Has anyone else found themselves with a new TTS voice? I've had it for about a week now, and to be honest, it sounds pretty awful, kind of like a drowning woman. Anyone else have/mind it, or am I alone here?
I've heard they're testing a female voice. It's by the same company as the male voice, but I agree it's not quite the same quality.
Agreed, she usually sounds either tired or croaky. I'm not sure if it's permanent or not - could be an AB test - but either way, I'd like to be able to choose between them at the very least.
She does come across a little bit unmotivated sometimes, but I like the mix I hear right now. I feel a better training effect with the words spoken by different voices. She also does a way better job in making je/jij and ze/zij sound differently than the guy.
To my ears she doesn't even sound like a native dutch, but with a heavy accent, maybe Russian. Sure, the guy has some weird pronunciations going on sometimes, but she is kinda strange to listen to. Plus, as others have said, she has zero or less energy. As someone who works with recording voices every day I can say that this is not an acceptable result.
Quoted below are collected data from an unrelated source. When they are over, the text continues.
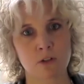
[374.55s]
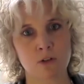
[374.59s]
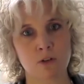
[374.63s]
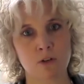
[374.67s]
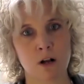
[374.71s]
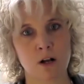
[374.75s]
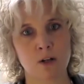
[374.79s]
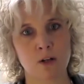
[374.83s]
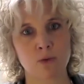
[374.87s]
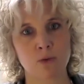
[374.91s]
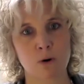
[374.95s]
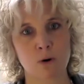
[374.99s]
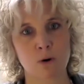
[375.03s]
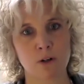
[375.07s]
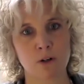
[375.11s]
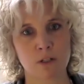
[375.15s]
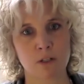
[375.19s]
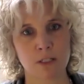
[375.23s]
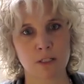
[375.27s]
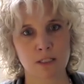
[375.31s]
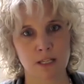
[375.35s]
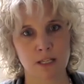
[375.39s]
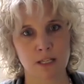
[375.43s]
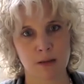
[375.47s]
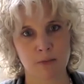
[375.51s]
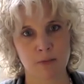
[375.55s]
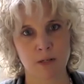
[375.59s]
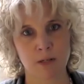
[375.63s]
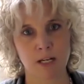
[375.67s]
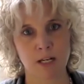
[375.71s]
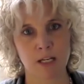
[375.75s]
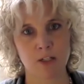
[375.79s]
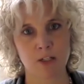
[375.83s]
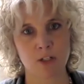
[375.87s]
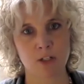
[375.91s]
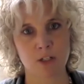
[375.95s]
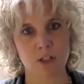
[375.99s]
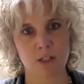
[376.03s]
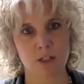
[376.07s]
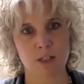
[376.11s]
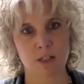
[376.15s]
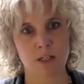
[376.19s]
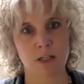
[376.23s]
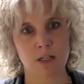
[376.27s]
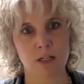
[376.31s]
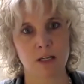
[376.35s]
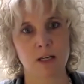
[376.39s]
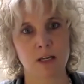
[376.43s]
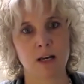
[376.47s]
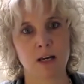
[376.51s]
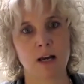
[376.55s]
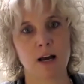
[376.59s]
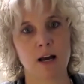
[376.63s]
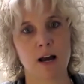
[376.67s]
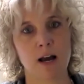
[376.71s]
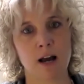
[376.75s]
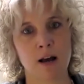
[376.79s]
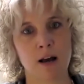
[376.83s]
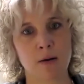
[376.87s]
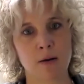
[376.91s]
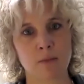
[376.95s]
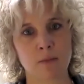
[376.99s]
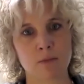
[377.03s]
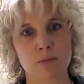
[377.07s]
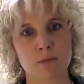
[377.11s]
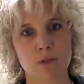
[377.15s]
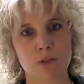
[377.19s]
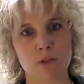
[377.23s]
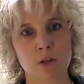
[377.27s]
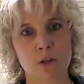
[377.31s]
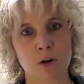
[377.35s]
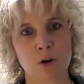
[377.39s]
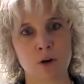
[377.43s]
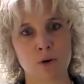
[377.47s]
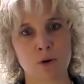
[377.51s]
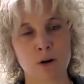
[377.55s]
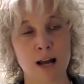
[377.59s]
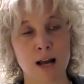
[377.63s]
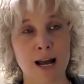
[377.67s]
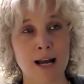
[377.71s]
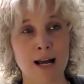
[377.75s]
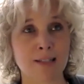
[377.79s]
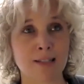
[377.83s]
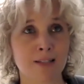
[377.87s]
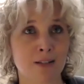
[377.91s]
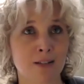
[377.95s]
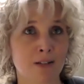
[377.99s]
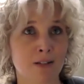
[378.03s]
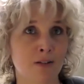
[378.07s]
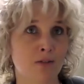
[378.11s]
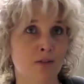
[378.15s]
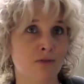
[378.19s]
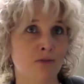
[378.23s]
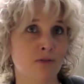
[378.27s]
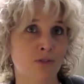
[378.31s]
of groundwater contamination. So as ofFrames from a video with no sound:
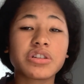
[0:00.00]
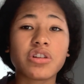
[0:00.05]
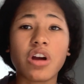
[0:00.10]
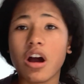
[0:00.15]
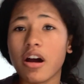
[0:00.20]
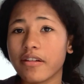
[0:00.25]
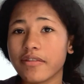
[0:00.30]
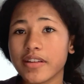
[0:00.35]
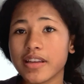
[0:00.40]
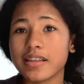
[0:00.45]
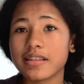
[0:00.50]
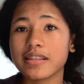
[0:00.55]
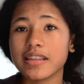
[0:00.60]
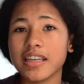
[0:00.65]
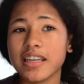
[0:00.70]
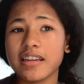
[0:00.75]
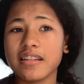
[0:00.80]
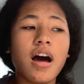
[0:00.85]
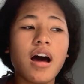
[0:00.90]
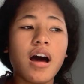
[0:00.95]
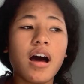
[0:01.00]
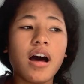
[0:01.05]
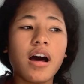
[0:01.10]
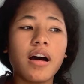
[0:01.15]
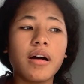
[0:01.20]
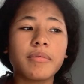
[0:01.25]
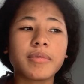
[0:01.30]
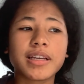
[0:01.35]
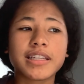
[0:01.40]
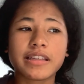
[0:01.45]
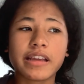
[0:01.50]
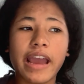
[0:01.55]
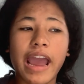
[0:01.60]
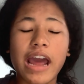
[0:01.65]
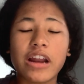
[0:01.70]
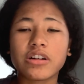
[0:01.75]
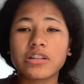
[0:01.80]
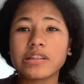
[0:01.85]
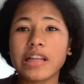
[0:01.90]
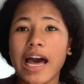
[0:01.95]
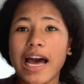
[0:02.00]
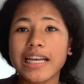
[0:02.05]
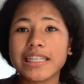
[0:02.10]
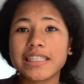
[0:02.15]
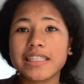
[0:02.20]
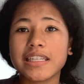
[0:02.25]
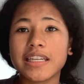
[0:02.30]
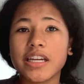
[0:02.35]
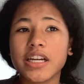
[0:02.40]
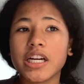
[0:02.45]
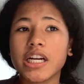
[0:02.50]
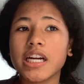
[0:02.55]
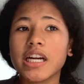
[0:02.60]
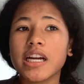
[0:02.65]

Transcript: obviously, because I had her last year.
The male voice is 100% not synthetic, but the result of stringing together words recorded by a human. The female voice has no artifacts typical to synthetic voices, so it's most likely it was produced the same way.
Technology is evolving faster than you think and so you are 100% wrong. The voices are generated by A.I. and machine learning. This blog post describes it in more detail: https://aws.amazon.com/de/blogs/machine-learning/powering-language-learning-on-duolingo-with-amazon-polly/
True, they are generated. But they are generated from base recordings with real actors. The technology behind Amazon was developed by the company Ivona, which Amazon later bought. And I quote from their web site: "The voices inherit the persona of the original voice talents". Listening to the voices in headphones makes it clear that they are indeed based on real humans, since there's a noticeable variation in proximity, room echo and clarity in the sound files. Anyway, regardless how the voice was produced, it still has a strange accent and dull delivery, which is the whole point of this thread.